* WHAT TO WORK ON *
Nothing but the records, transcribed verbatim and stripped of images, should appear in the answer.

--- START ---

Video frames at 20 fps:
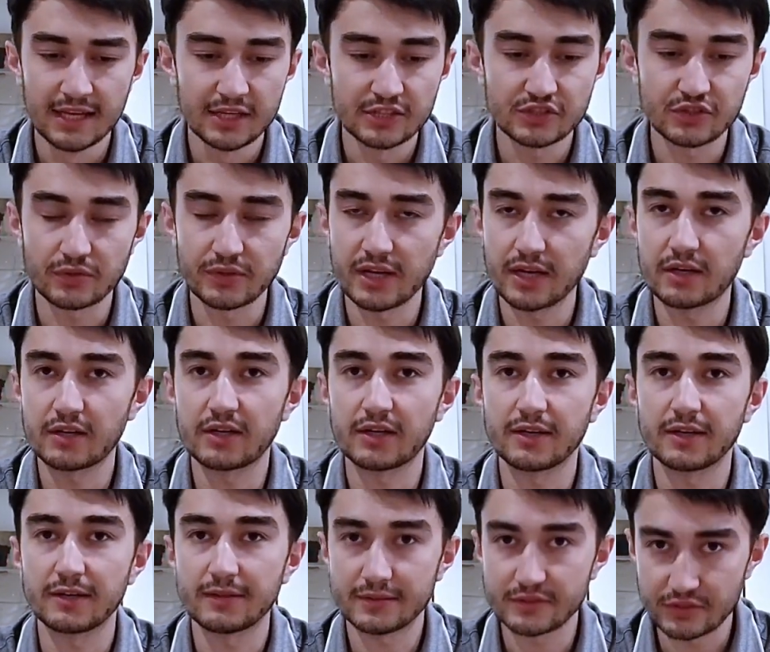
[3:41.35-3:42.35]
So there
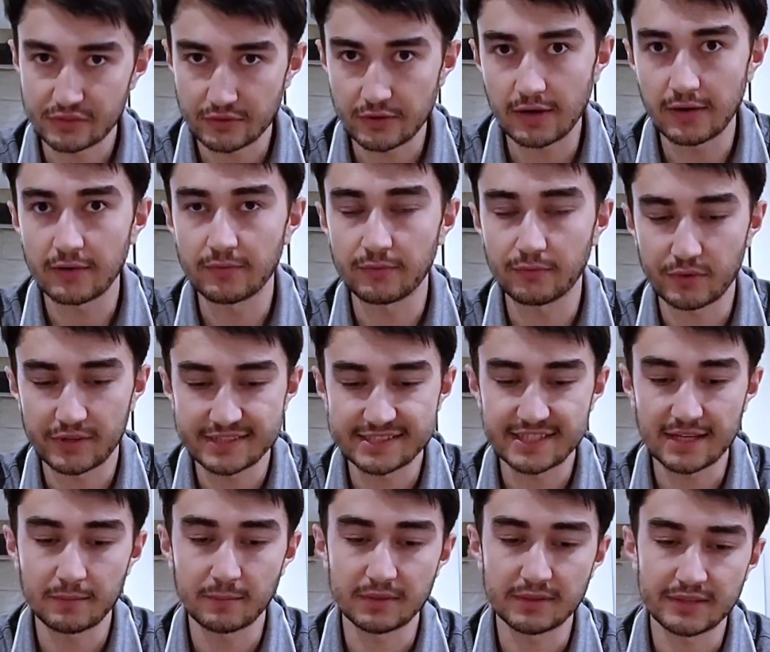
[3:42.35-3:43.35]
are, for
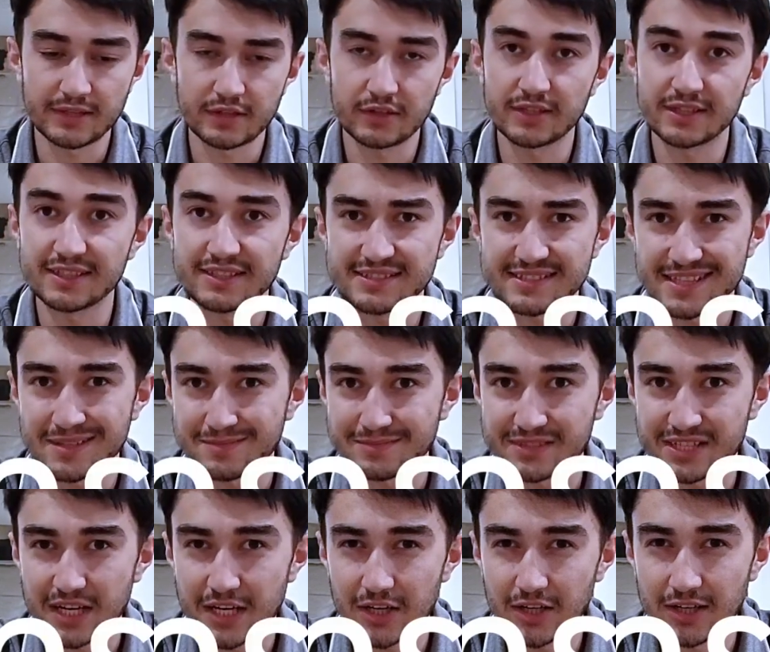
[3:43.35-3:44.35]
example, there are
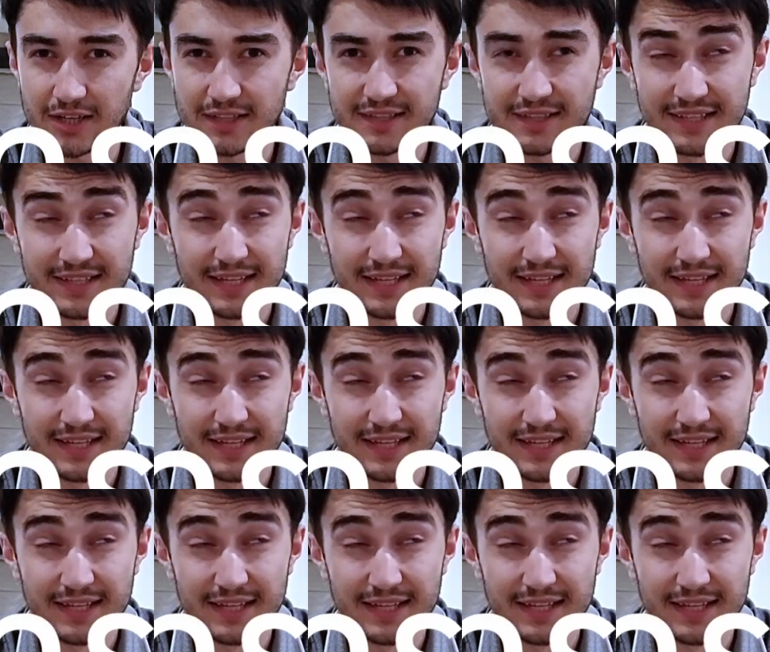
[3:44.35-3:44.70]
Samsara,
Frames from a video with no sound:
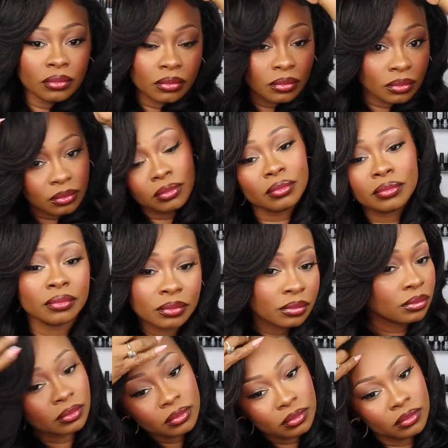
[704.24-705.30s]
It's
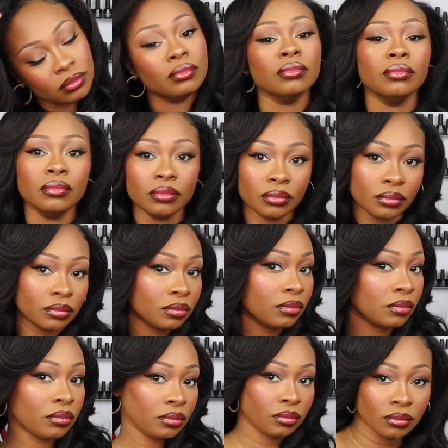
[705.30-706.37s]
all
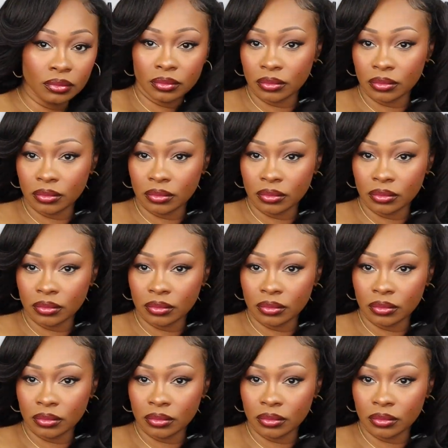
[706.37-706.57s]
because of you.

--- END ---

* ANSWER SECTION *
Video frames at 20 fps:
[3:41.35-3:42.35]
So there
[3:42.35-3:43.35]
are, for
[3:43.35-3:44.35]
example, there are
[3:44.35-3:44.70]
Samsara,
Frames from a video with no sound:
[704.24-705.30s]
It's
[705.30-706.37s]
all
[706.37-706.57s]
because of you.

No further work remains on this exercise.